◆ EXCERPTED RECORDS
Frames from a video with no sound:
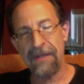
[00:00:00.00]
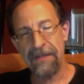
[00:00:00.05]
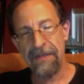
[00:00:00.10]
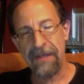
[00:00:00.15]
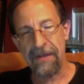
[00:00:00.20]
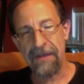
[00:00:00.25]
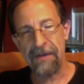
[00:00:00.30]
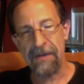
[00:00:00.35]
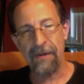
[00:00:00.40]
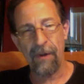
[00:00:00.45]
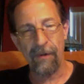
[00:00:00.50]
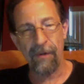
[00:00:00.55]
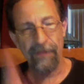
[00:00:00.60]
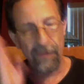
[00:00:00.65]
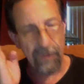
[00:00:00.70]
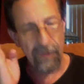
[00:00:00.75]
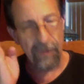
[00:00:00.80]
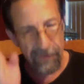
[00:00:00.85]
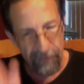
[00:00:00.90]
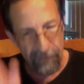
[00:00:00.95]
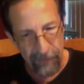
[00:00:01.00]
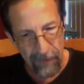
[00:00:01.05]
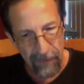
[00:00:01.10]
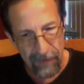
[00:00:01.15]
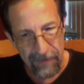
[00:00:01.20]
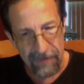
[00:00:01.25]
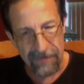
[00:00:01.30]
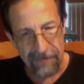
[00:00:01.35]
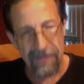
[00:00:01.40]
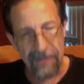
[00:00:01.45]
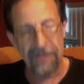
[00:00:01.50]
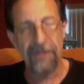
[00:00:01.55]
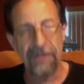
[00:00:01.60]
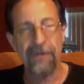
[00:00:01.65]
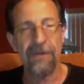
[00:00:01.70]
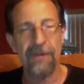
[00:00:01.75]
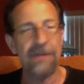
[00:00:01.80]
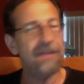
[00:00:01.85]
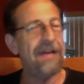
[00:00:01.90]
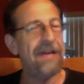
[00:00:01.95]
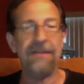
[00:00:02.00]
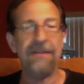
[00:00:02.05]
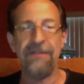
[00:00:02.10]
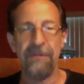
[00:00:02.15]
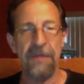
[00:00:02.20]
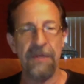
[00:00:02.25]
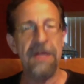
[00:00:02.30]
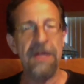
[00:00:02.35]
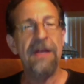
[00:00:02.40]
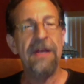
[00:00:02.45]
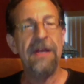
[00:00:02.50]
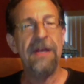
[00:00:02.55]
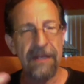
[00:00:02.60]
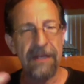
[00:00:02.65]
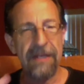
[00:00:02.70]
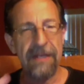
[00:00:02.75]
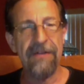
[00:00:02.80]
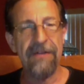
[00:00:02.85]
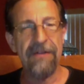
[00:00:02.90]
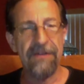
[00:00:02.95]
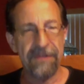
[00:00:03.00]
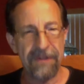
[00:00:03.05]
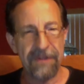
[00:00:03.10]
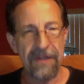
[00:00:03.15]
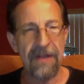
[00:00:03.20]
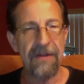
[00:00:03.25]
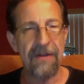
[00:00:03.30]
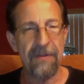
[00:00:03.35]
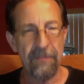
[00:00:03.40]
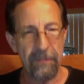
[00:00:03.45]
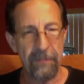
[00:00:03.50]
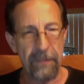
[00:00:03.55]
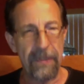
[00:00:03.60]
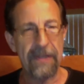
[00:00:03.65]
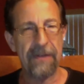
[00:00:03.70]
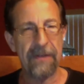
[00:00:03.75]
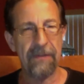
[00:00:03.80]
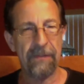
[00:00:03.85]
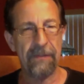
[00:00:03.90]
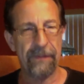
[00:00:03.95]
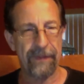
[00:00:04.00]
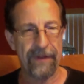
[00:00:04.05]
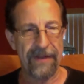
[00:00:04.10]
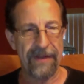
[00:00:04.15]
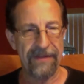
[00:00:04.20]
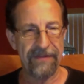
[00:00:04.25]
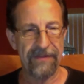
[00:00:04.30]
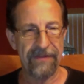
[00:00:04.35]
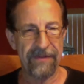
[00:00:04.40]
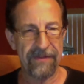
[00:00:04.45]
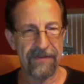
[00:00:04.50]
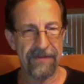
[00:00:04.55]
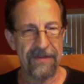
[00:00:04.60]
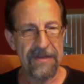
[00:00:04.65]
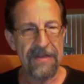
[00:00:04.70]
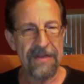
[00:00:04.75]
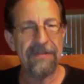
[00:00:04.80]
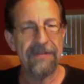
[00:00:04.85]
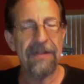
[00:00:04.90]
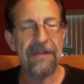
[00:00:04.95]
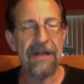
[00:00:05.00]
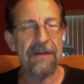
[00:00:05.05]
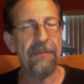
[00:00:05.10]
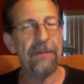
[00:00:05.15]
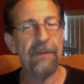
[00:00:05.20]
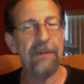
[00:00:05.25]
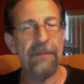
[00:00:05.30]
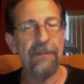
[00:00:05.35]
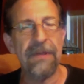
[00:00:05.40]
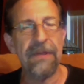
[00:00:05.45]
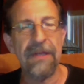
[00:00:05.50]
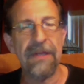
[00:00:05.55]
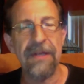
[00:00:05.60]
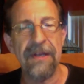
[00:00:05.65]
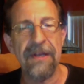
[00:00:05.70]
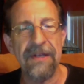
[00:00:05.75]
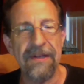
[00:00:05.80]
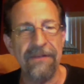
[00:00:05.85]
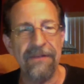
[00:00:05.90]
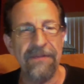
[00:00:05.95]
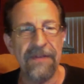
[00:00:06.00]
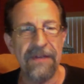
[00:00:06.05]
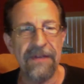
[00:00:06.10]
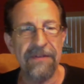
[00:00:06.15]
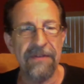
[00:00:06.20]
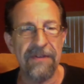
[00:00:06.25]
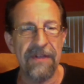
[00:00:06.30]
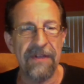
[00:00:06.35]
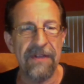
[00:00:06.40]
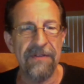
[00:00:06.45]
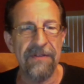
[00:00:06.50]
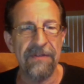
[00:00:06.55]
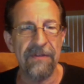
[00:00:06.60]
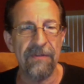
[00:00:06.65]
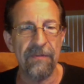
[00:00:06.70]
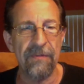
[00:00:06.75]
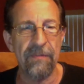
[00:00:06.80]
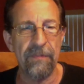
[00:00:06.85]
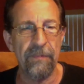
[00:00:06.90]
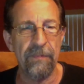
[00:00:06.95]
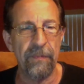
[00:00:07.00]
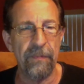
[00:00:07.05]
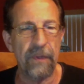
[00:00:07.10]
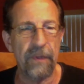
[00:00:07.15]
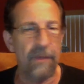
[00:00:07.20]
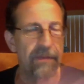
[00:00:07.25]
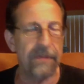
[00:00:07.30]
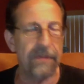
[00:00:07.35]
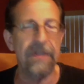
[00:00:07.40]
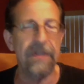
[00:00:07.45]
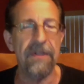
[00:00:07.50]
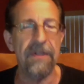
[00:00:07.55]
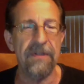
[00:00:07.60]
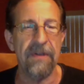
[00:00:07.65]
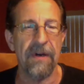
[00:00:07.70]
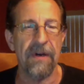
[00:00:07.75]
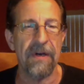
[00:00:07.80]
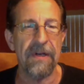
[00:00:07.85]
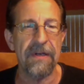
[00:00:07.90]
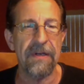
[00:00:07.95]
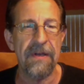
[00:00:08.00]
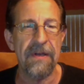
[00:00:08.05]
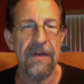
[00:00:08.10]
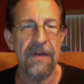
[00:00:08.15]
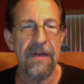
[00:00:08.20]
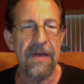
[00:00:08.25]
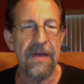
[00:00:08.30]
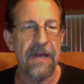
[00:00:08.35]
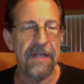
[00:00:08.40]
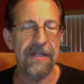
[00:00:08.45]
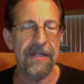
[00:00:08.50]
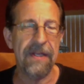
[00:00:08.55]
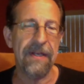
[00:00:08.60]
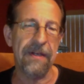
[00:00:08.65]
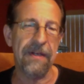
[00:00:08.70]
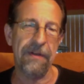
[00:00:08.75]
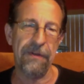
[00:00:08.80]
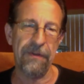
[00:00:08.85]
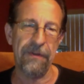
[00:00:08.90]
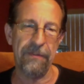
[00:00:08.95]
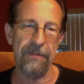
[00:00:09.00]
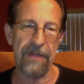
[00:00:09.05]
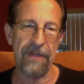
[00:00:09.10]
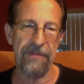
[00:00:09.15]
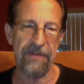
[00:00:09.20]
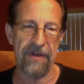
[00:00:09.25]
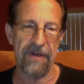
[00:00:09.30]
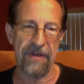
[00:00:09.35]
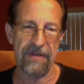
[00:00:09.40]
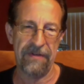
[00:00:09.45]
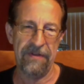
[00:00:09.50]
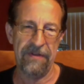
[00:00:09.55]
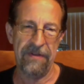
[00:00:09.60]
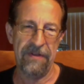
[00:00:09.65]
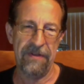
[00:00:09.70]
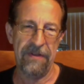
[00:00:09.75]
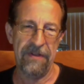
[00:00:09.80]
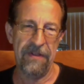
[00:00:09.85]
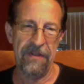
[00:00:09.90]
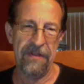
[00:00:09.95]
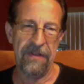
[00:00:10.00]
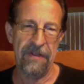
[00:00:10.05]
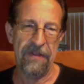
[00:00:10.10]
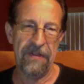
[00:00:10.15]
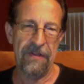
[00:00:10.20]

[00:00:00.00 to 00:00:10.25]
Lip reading: get it over with, focus on the orgasm instead of being present. There's a lot of people that can't have sex unless it's completely dark and they got a good buzz on. Yeah.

◆ YOUR OBJECTIVE
Word for word, restate the records shown above, minus the pictures.

◆ SOLUTION TO THE EXERCISE
Frames from a video with no sound:
[00:00:00.00]
[00:00:00.05]
[00:00:00.10]
[00:00:00.15]
[00:00:00.20]
[00:00:00.25]
[00:00:00.30]
[00:00:00.35]
[00:00:00.40]
[00:00:00.45]
[00:00:00.50]
[00:00:00.55]
[00:00:00.60]
[00:00:00.65]
[00:00:00.70]
[00:00:00.75]
[00:00:00.80]
[00:00:00.85]
[00:00:00.90]
[00:00:00.95]
[00:00:01.00]
[00:00:01.05]
[00:00:01.10]
[00:00:01.15]
[00:00:01.20]
[00:00:01.25]
[00:00:01.30]
[00:00:01.35]
[00:00:01.40]
[00:00:01.45]
[00:00:01.50]
[00:00:01.55]
[00:00:01.60]
[00:00:01.65]
[00:00:01.70]
[00:00:01.75]
[00:00:01.80]
[00:00:01.85]
[00:00:01.90]
[00:00:01.95]
[00:00:02.00]
[00:00:02.05]
[00:00:02.10]
[00:00:02.15]
[00:00:02.20]
[00:00:02.25]
[00:00:02.30]
[00:00:02.35]
[00:00:02.40]
[00:00:02.45]
[00:00:02.50]
[00:00:02.55]
[00:00:02.60]
[00:00:02.65]
[00:00:02.70]
[00:00:02.75]
[00:00:02.80]
[00:00:02.85]
[00:00:02.90]
[00:00:02.95]
[00:00:03.00]
[00:00:03.05]
[00:00:03.10]
[00:00:03.15]
[00:00:03.20]
[00:00:03.25]
[00:00:03.30]
[00:00:03.35]
[00:00:03.40]
[00:00:03.45]
[00:00:03.50]
[00:00:03.55]
[00:00:03.60]
[00:00:03.65]
[00:00:03.70]
[00:00:03.75]
[00:00:03.80]
[00:00:03.85]
[00:00:03.90]
[00:00:03.95]
[00:00:04.00]
[00:00:04.05]
[00:00:04.10]
[00:00:04.15]
[00:00:04.20]
[00:00:04.25]
[00:00:04.30]
[00:00:04.35]
[00:00:04.40]
[00:00:04.45]
[00:00:04.50]
[00:00:04.55]
[00:00:04.60]
[00:00:04.65]
[00:00:04.70]
[00:00:04.75]
[00:00:04.80]
[00:00:04.85]
[00:00:04.90]
[00:00:04.95]
[00:00:05.00]
[00:00:05.05]
[00:00:05.10]
[00:00:05.15]
[00:00:05.20]
[00:00:05.25]
[00:00:05.30]
[00:00:05.35]
[00:00:05.40]
[00:00:05.45]
[00:00:05.50]
[00:00:05.55]
[00:00:05.60]
[00:00:05.65]
[00:00:05.70]
[00:00:05.75]
[00:00:05.80]
[00:00:05.85]
[00:00:05.90]
[00:00:05.95]
[00:00:06.00]
[00:00:06.05]
[00:00:06.10]
[00:00:06.15]
[00:00:06.20]
[00:00:06.25]
[00:00:06.30]
[00:00:06.35]
[00:00:06.40]
[00:00:06.45]
[00:00:06.50]
[00:00:06.55]
[00:00:06.60]
[00:00:06.65]
[00:00:06.70]
[00:00:06.75]
[00:00:06.80]
[00:00:06.85]
[00:00:06.90]
[00:00:06.95]
[00:00:07.00]
[00:00:07.05]
[00:00:07.10]
[00:00:07.15]
[00:00:07.20]
[00:00:07.25]
[00:00:07.30]
[00:00:07.35]
[00:00:07.40]
[00:00:07.45]
[00:00:07.50]
[00:00:07.55]
[00:00:07.60]
[00:00:07.65]
[00:00:07.70]
[00:00:07.75]
[00:00:07.80]
[00:00:07.85]
[00:00:07.90]
[00:00:07.95]
[00:00:08.00]
[00:00:08.05]
[00:00:08.10]
[00:00:08.15]
[00:00:08.20]
[00:00:08.25]
[00:00:08.30]
[00:00:08.35]
[00:00:08.40]
[00:00:08.45]
[00:00:08.50]
[00:00:08.55]
[00:00:08.60]
[00:00:08.65]
[00:00:08.70]
[00:00:08.75]
[00:00:08.80]
[00:00:08.85]
[00:00:08.90]
[00:00:08.95]
[00:00:09.00]
[00:00:09.05]
[00:00:09.10]
[00:00:09.15]
[00:00:09.20]
[00:00:09.25]
[00:00:09.30]
[00:00:09.35]
[00:00:09.40]
[00:00:09.45]
[00:00:09.50]
[00:00:09.55]
[00:00:09.60]
[00:00:09.65]
[00:00:09.70]
[00:00:09.75]
[00:00:09.80]
[00:00:09.85]
[00:00:09.90]
[00:00:09.95]
[00:00:10.00]
[00:00:10.05]
[00:00:10.10]
[00:00:10.15]
[00:00:10.20]

[00:00:00.00 to 00:00:10.25]
Lip reading: get it over with, focus on the orgasm instead of being present. There's a lot of people that can't have sex unless it's completely dark and they got a good buzz on. Yeah.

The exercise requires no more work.